Smokers and litterbugs are being swept clean off the stations in the Capital, with the Swachh Bharat campaign also earning the railways some big money — Rs 1 crore in nine months.
The Delhi division of the northern railways collected a record Rs 95,30,690 — the highest for a city —- in fines for smoking and littering at the New Delhi, Hazrat Nizamuddin, Old Delhi and Anand Vihar stations by September 30, officials said.
Prime Minister Narendra Modi launched the Swachh Bharat campaign a year ago to modernise sanitation for a “Clean India” by October 2, 2019 — the 150th birthday of Mahatama Gandhi.
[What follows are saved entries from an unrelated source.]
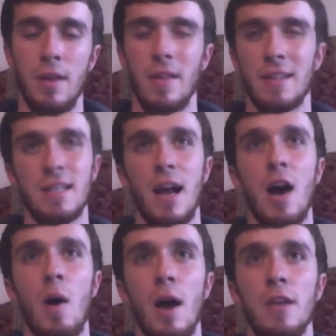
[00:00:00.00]
That's kind of
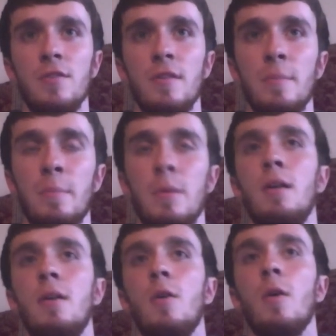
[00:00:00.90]
how I use him,
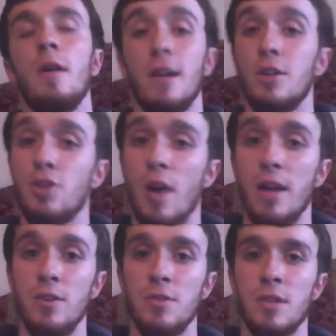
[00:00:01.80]
or like I try
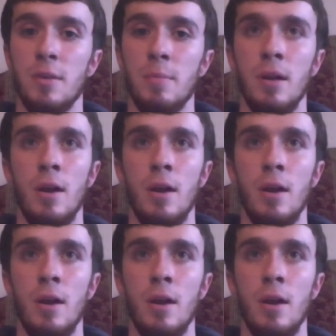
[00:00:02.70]
to use him.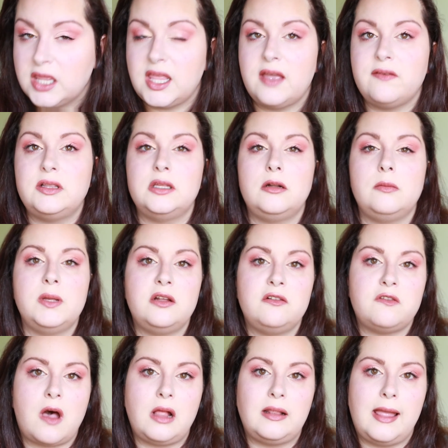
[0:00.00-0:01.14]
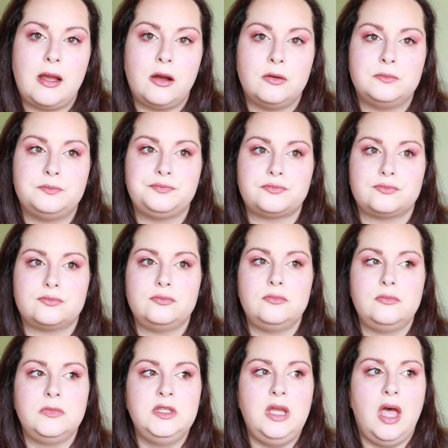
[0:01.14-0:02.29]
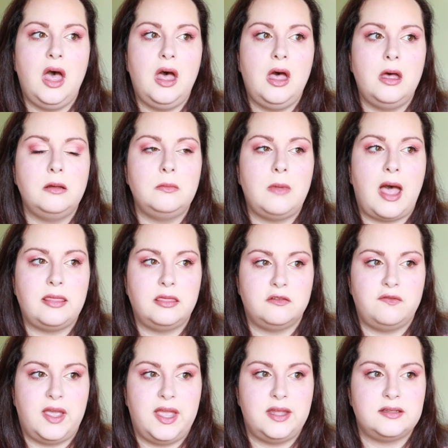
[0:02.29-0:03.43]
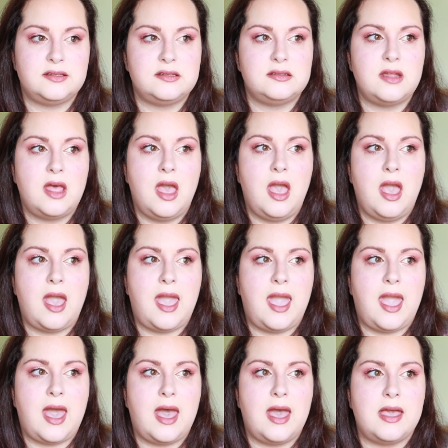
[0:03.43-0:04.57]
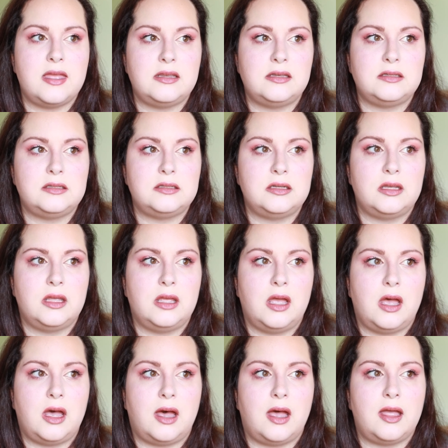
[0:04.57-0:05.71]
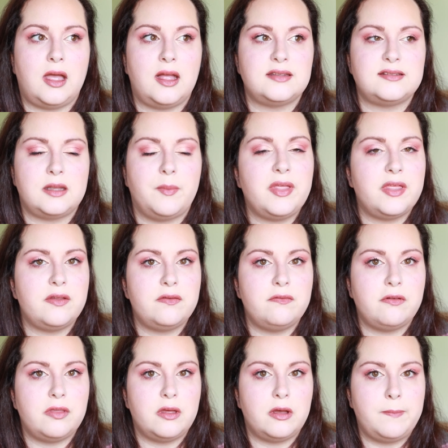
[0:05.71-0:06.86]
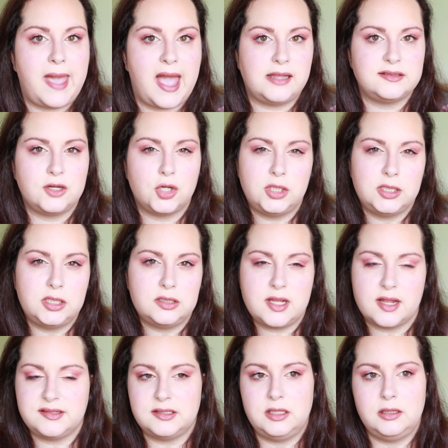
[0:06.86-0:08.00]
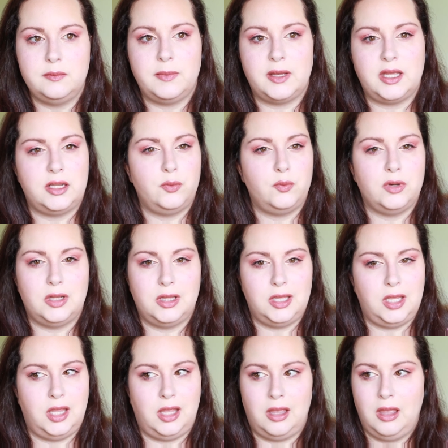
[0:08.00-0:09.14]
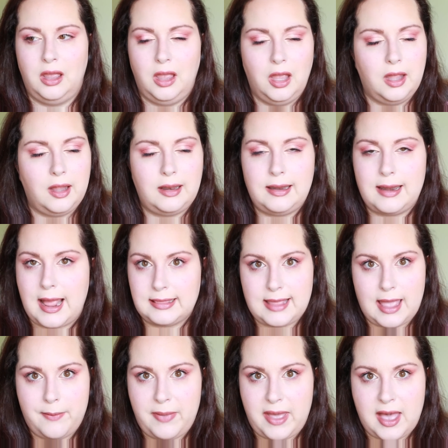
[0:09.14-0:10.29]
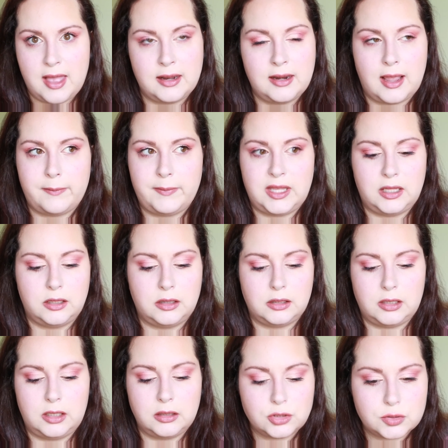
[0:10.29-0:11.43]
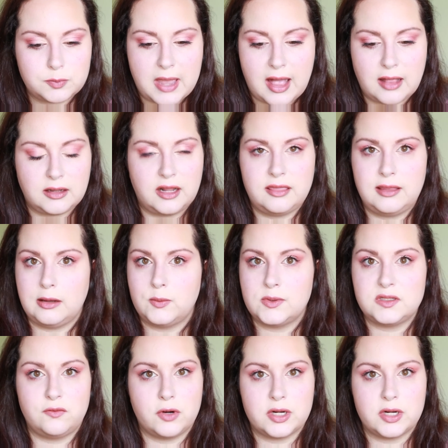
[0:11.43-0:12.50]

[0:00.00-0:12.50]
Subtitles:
they have a little bit of fallout on the face, and Some of the mattes are a little dusty, but really not that bad. I mean, each palette I think wasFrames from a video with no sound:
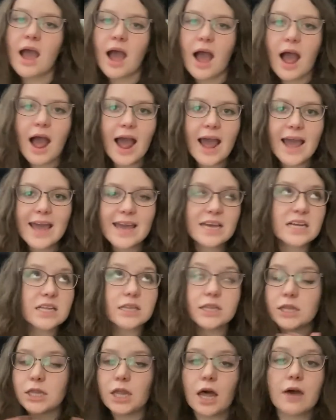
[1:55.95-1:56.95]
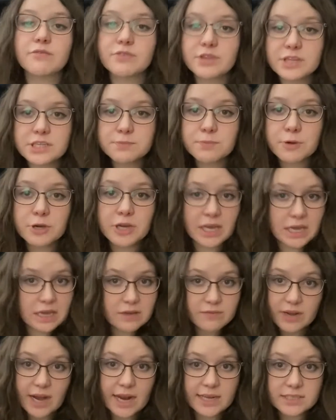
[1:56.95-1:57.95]
I loved this book
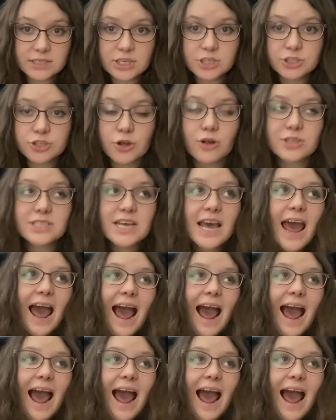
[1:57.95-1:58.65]
even as an adult.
Dirty stations is one of the biggest complaints of passengers. In the last nine months, Rs 40.86 lakh has been collected in fines for littering compared with Rs 9.51 lakh during the same period last year.
The railway protection force responsible for the security of passengers and rail property also arrested around 7,000 hawkers, vendors and others for the offence. They were let off after paying a fine. A maximum fine of Rs 500 is slapped for littering the station but rises to Rs 5,000 for dirtying the tracks.
“We have intensified patrolling and checks at all locations. More officers are posted to keep an eye on cleanliness,” said Delhi division railway chief Arun Arora.
The smoking ban, too, is being enforced strictly. According to official figures, 14,120 people were arrested but were released on payment of fines.
During a visit to the New Delhi station on Monday, no cigarette vendor -- a permanent feature until recently -- was seen within the premises.
Smoking was a big problem and cigarette butts would be lying everywhere, a tea-seller at Platform 16 said. “Try lighting up now. Within five minutes, a railway officer will come and take you to the nearest lock-up. You will have to pay a fine to go out,” said Hartesh, who only uses one name. The fine is Rs 200 and so far, Rs 28.16 lakh has been collected from smokers.
Clean India and No Smoking sign boards are hard to miss. At least 300 staff work round the clock to keep the stations clean.
“I hope a day comes when I do not have to collect a penny in fines.”